Su primera tarea, la prueba de fuego de Chiri, fue ir a la Embajada de Paraguay a conseguir una foto del presidente Wasmosy. Estábamos cerrando un suplemento de logística sobre el Mercosur y solamente nos faltaba esa foto; ya nos empezábamos a desesperar por esa foto, no había Internet para encontrar fotos. Chiri entendió, en su primer día de trabajo, que si cumplía ese recado menor, esa tarea simple, pero urgente, podría obtener una buena impresión inicial. Entonces dijo:
—¡No se preocupen, ya está hecho! ¡Voy yo y consigo la foto en la embajada! —Y se fue. Ni siquiera pidió plata para el colectivo. Se fue.
Chiri llegó a la embajada y no tuvo suerte. Lo frenaron en la mesa de admisiones y no le quisieron dar ninguna foto del presidente del país hermano. Le dijeron que no tenían. Chiri supo que se estaba jugando el puesto, así que insistió. Entonces le dijeron que volviera el lunes. Chiri insistió más, porque no podía volver el lunes. Y ahí le dijeron que se fuera, medio con mala onda.
Cuando Chiri volvió a la redacción, sin embargo, traía bajo el brazo un retrato inmenso del presidente Wasmosy. El primer mandatario del Paraguay estaba mirando al horizonte, —¡era un cuadro!—, con la banda tricolor en el pecho.
Nos sorprendimos un montón, porque era un retrato enmarcado en roble, de treinta por cuarenta y cinco. Le preguntamos a Chiri quién le había cedido esa imagen.
Y Chiri dijo:
—La descolgué de la pared de la embajada antes de irme, porque no me querían dar ninguna foto —eso dijo mi amigo.
Éramos siete en la mesa de trabajo de la redacción. Es decir: catorce ojos que se quedaron mirando a Chiri con estupor. El jefe, Baigan, directamente se puso pálido.

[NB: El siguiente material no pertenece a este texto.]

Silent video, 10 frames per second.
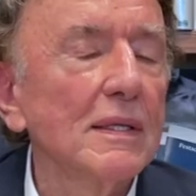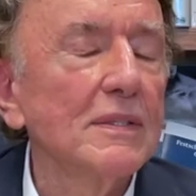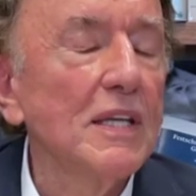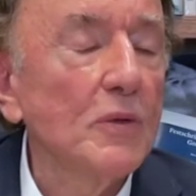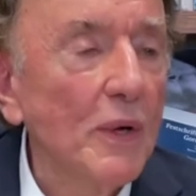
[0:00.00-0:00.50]

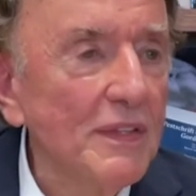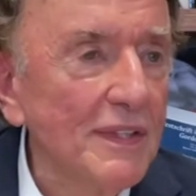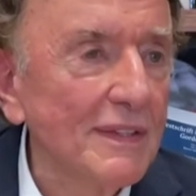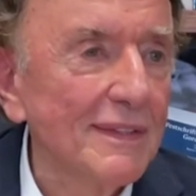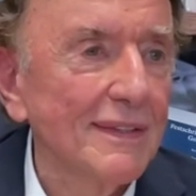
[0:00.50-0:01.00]

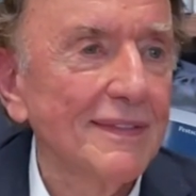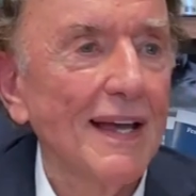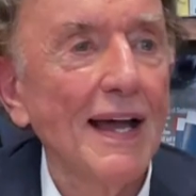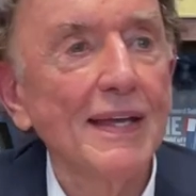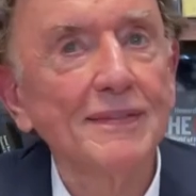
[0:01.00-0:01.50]
decreasing the
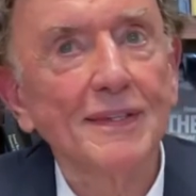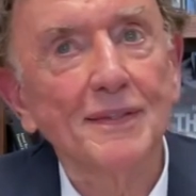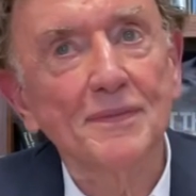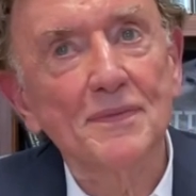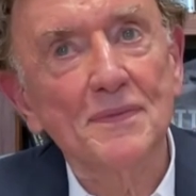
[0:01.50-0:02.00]
size
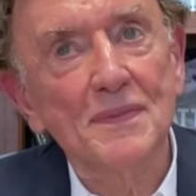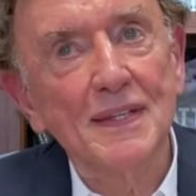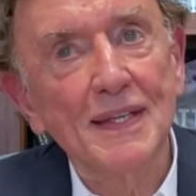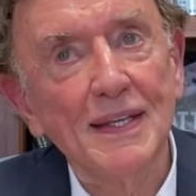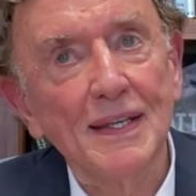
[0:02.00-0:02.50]
of
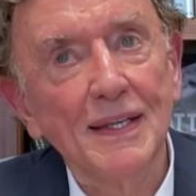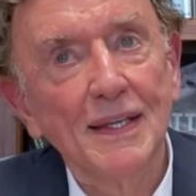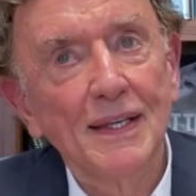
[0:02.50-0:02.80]
the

El robo de símbolos patrios en territorio extranjero era, en ese momento (y me parece que ahora también), delito internacional. No te viene a buscar un policía argentino en un patrullero cuando te robás la foto de un presidente de una embajada. Viene a buscarte la Interpol. Vienen a buscarte tipos con traje negro, con anteojos oscuros, uno rubio y el otro con audífono. El juicio, por lo general, es corto porque el gobierno del agresor prefiere no tener conflictos diplomáticos y nadie te ofrece una defensa digna.
Lo miramos a Chiri y entonces hicimos las cuentas: a mi amigo le correspondían cuatro años de prisión efectiva, no excarcelable, y sin fianza. Pero ojo: cuatro años en cárceles de Paraguay, que no es lo mismo que cuatro años humanos. Pasa lo mismo que con la edad de los perros: a las penas de cárcel paraguayas hay que multiplicarlas por siete. Porque te culean todos los días.
Mi amigo Chiri, sin embargo, no era consciente de su gesta cuando entró a la redacción con el presidente Wasmosy en el sobaco. Entregó la imagen en color sin mucho espamento y se sentó en su escritorio a esperar que la escanearan para devolverla. Dijo eso: «para devolverla».
En esa época fumábamos mucho porro, yo creo que Chiri pensó esa tarde que la vida era fácil. No entendió nunca por qué todos lo mirábamos con la boca abierta. Tampoco entendió cuando el señor Baigan, nuestro jefe, se acercó a él, le puso una mano en el hombro y le dijo:
—Pibe, si mañana estás en el país, el puesto es tuyo.
Los siguientes cuatro días nadie vino a llevarse preso a Chiri, y entonces Baigan cumplió su promesa y lo contrató. Pasamos un par de años muy divertidos en esa revista de economía, y después renunciamos.
La foto de Wasmosy está ahora enmarcada en una pared del comedor de la casa de Chiri. Cada vez que voy a visitarlo a su casa y la veo (a la foto), vuelvo a sentir en el pecho que mi amigo es un héroe.